Bislang wird im 3D-Druck überwiegend neues Material verwendet, während Recyclinglösungen selten zum Einsatz kommen. Genau hier setzt das Projekt an: Kunststoffabfälle sollen aufbereitet und in wiederverwendbares Filament umgewandelt werden.
Die Herstellung von qualitativ hochwertigem, marktfähigem Filament ist jedoch technisch anspruchsvoll. Voraussetzungen sind unter anderem sortenreine Materialien, eine gleichmäßige Materialstärke sowie eine konstante Farbqualität. Erste Erfahrungen aus bisherigen Projekten zeigen, dass hierfür ein intensiver Forschungs- und Entwicklungsprozess notwendig ist.

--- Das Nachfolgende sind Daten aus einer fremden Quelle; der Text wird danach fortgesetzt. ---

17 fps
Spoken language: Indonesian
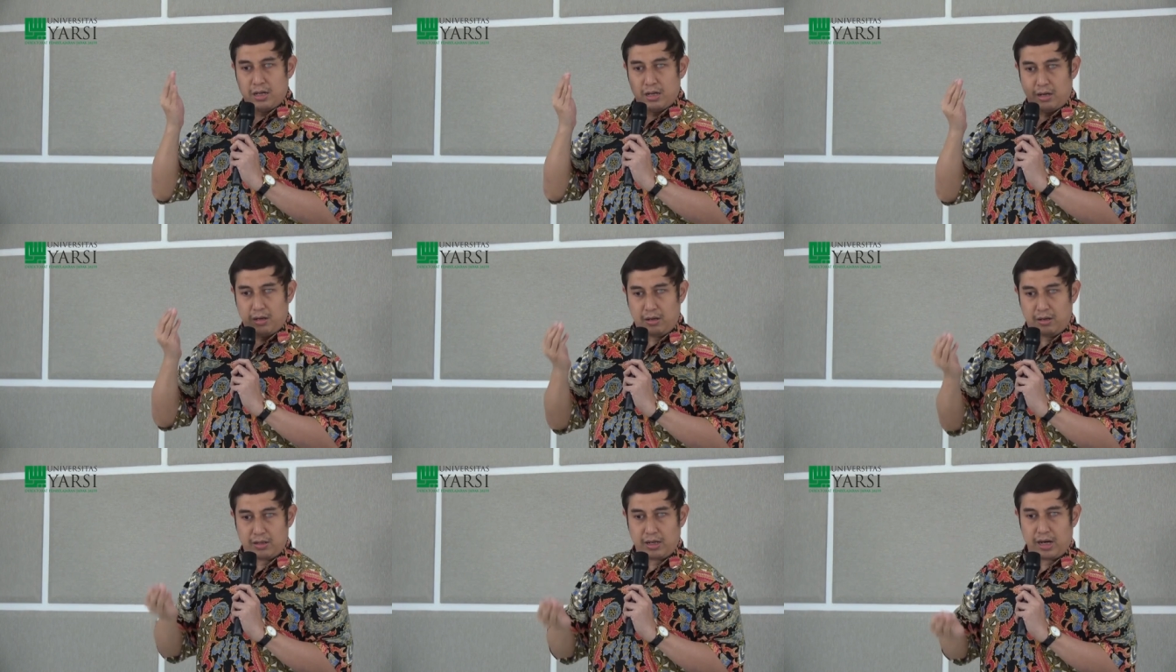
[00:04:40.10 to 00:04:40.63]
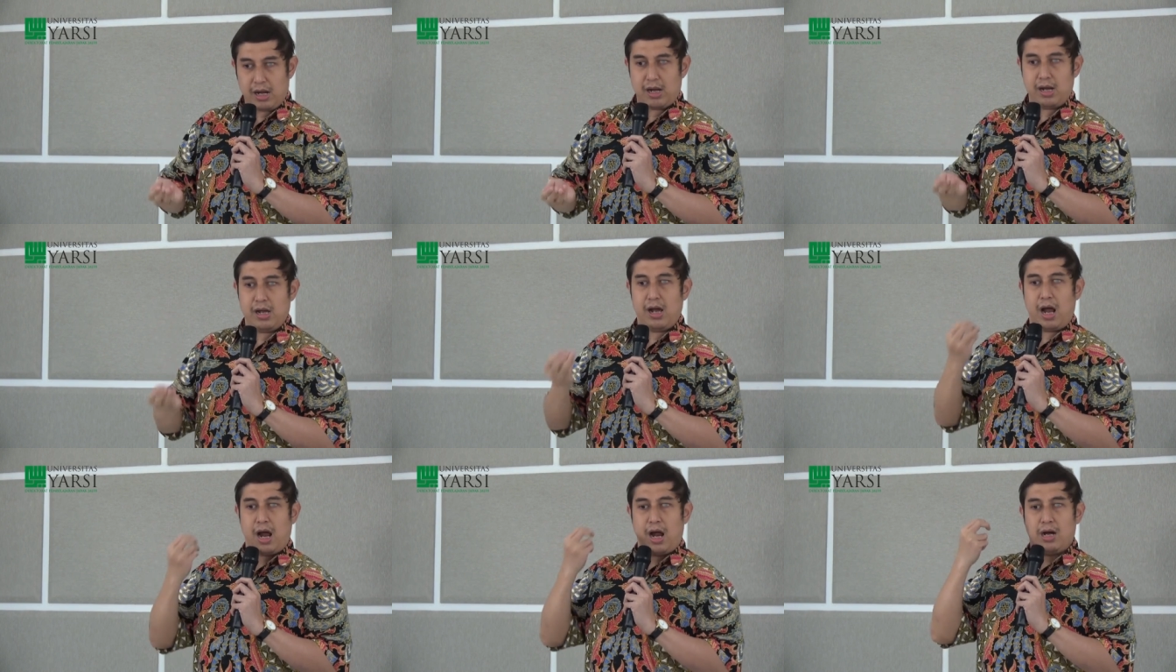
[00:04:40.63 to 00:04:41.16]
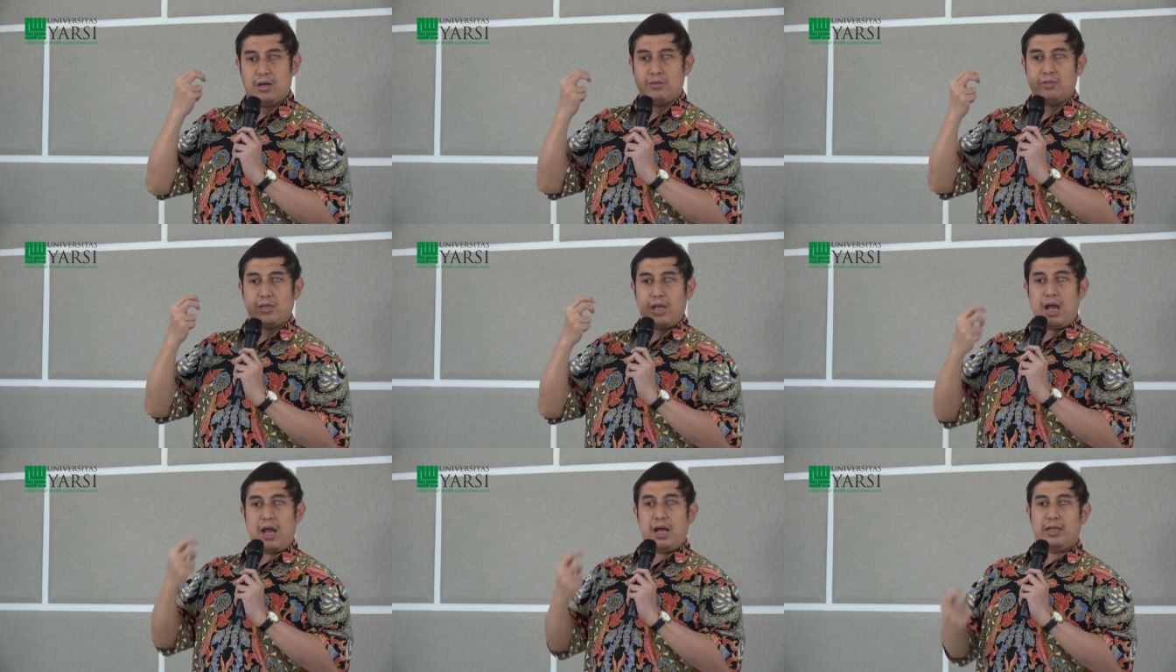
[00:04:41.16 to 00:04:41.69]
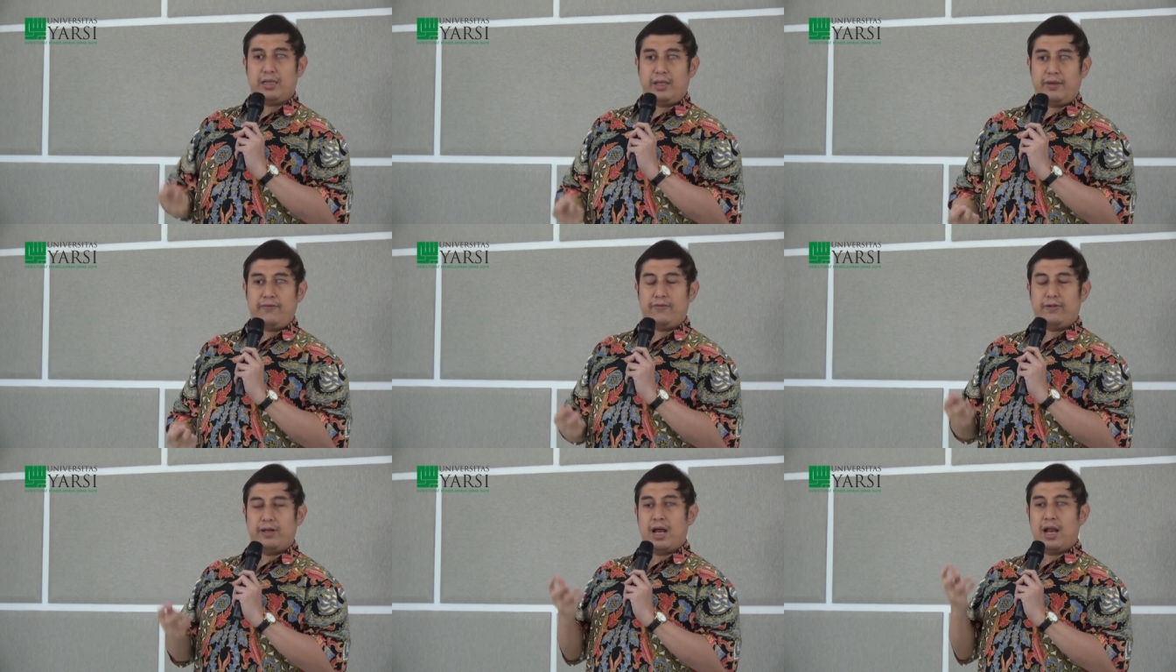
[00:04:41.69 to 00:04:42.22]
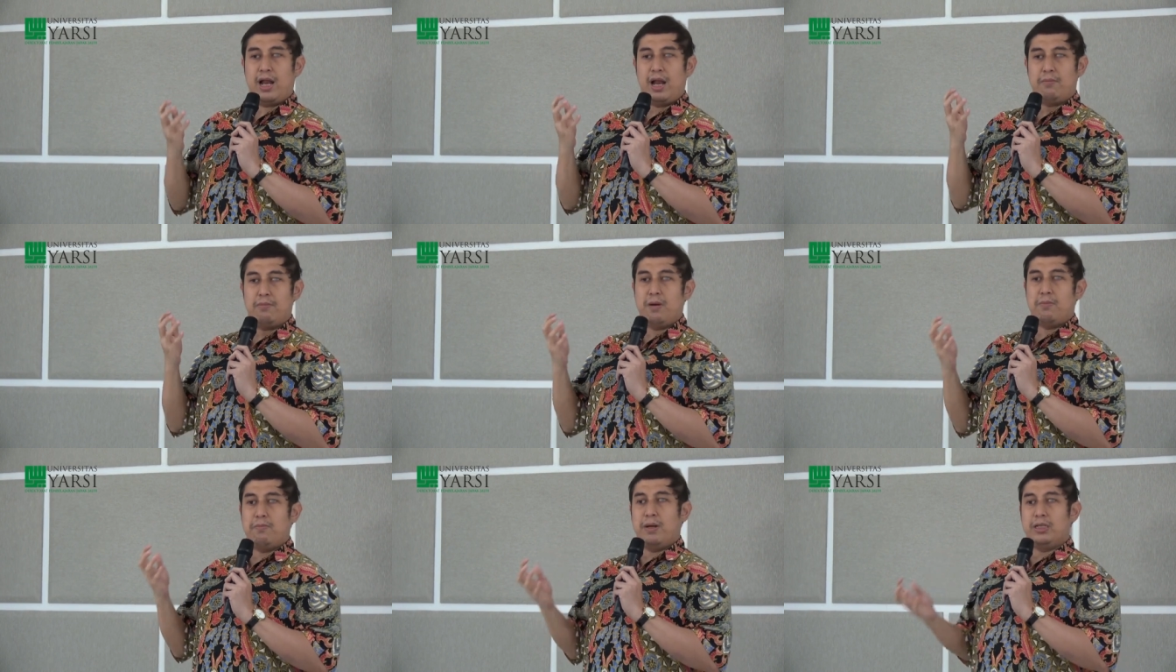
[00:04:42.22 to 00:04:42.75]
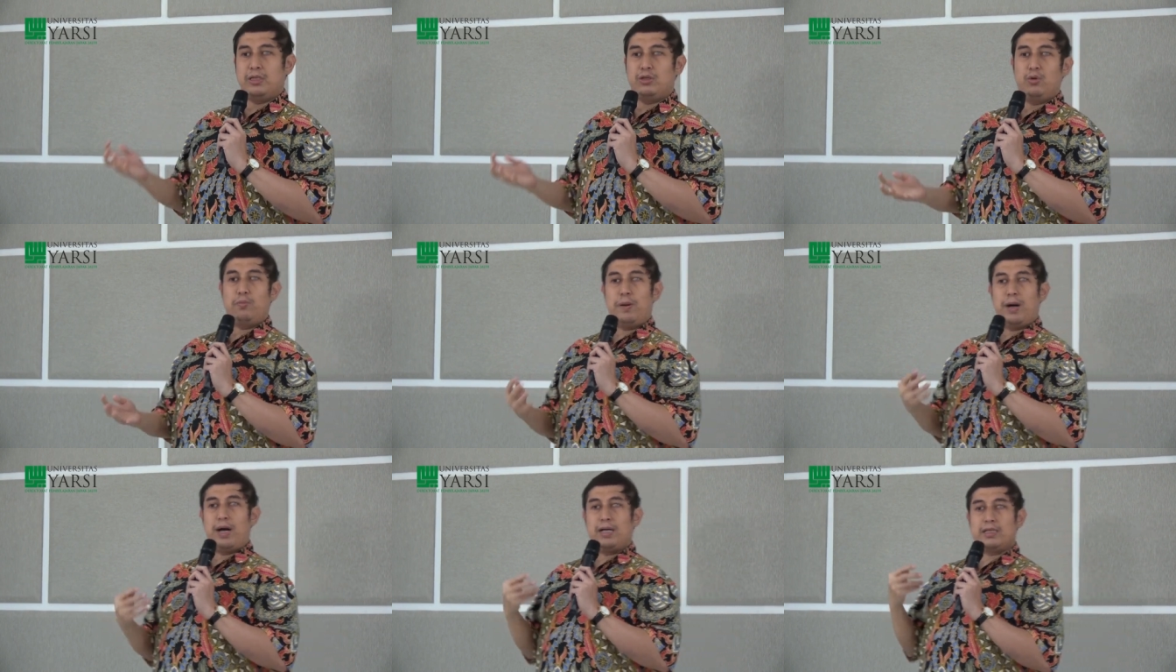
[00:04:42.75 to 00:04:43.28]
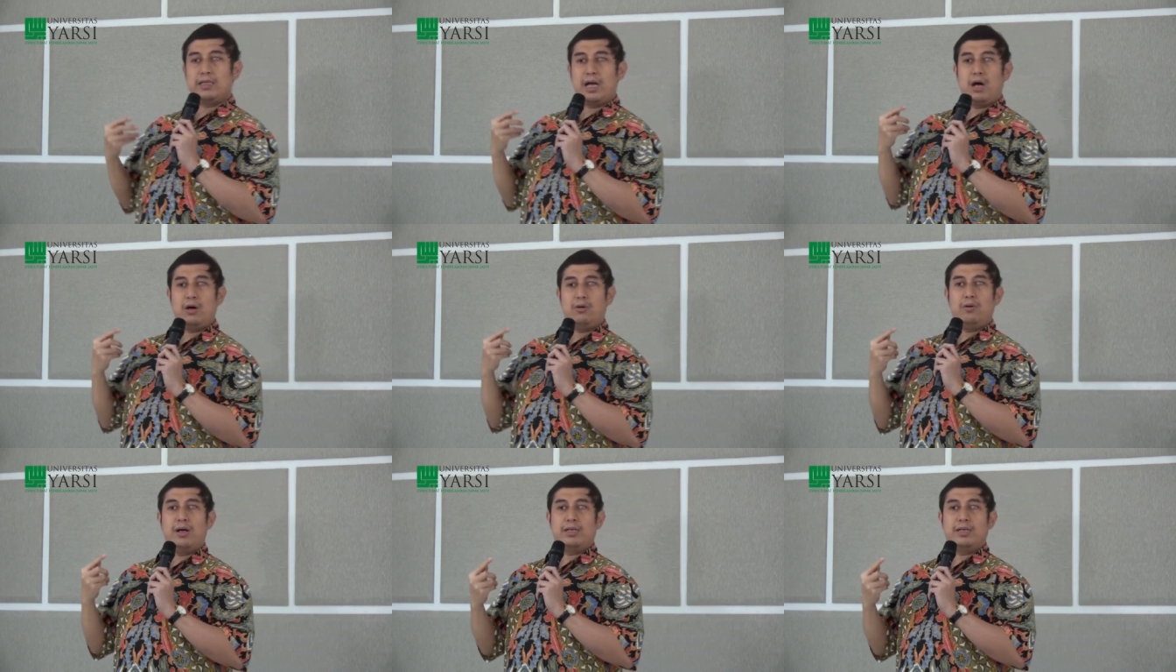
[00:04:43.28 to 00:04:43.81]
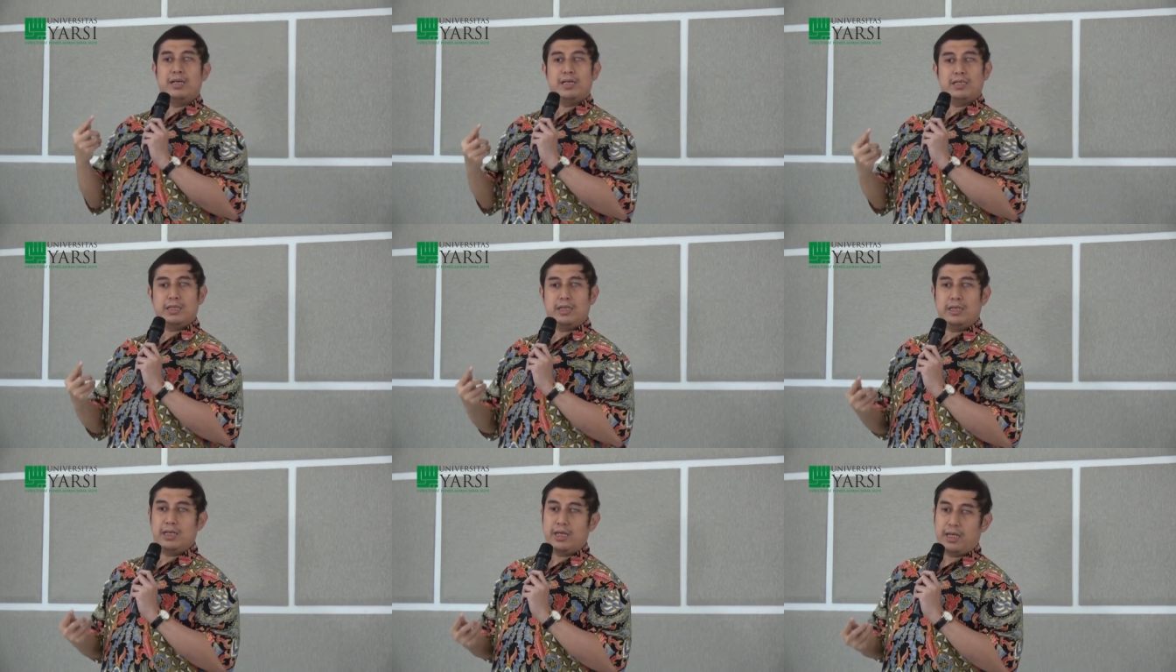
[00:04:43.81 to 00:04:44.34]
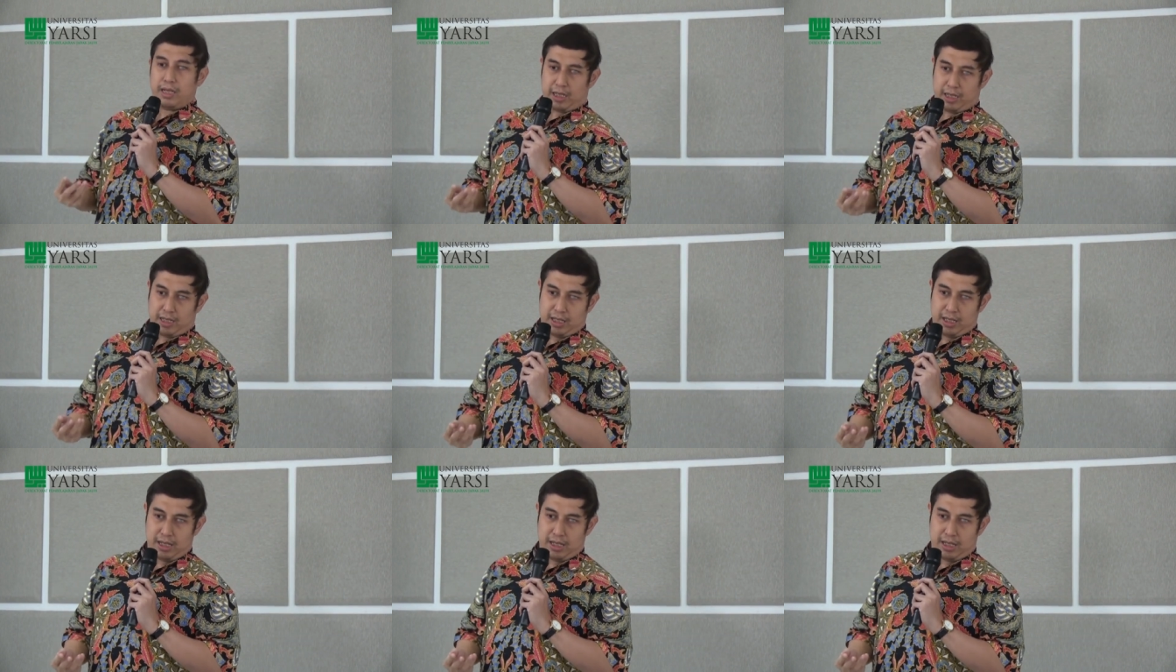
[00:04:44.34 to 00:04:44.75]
Orang harus aktif dalam membentuk pengetahuannya sendiri.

Durch den parallelen Einsatz der beiden neuen Extruder können unterschiedliche Produktionsparameter gleichzeitig getestet und optimiert werden – etwa Schmelztemperatur, Druck, Kühlung und Aufwicklung. Die gewonnenen Erkenntnisse werden dokumentiert und im Netzwerk der Zukunftsschulen geteilt, um auch anderen Bildungseinrichtungen den Einstieg in das Kunststoffrecycling zu erleichtern.